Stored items
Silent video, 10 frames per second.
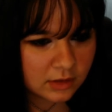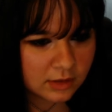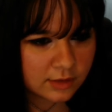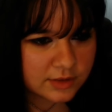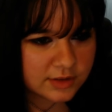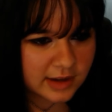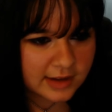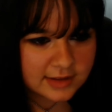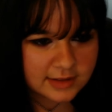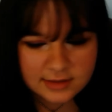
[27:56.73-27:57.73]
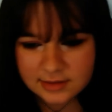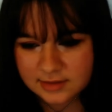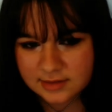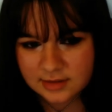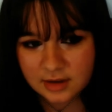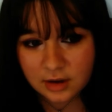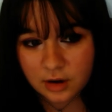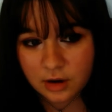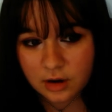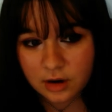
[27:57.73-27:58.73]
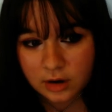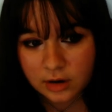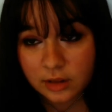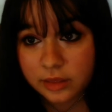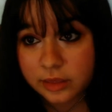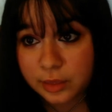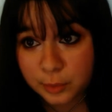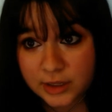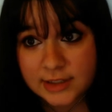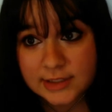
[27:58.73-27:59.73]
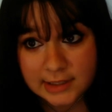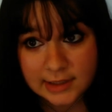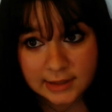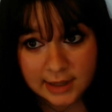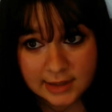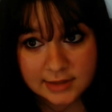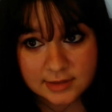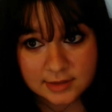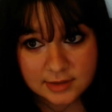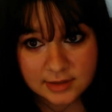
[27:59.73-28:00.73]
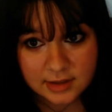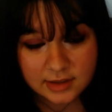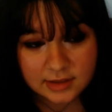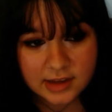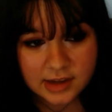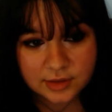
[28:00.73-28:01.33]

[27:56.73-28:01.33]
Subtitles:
Those glasses are 3D glasses that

• **Exercise prompt**: Word for word, write out each line from the one with "[27:57.73-27:58.73]" through the end of the entries above, and omit any pictures.

• **Task result**:
[27:57.73-27:58.73]
[27:58.73-27:59.73]
[27:59.73-28:00.73]
[28:00.73-28:01.33]

[27:56.73-28:01.33]
Subtitles:
Those glasses are 3D glasses that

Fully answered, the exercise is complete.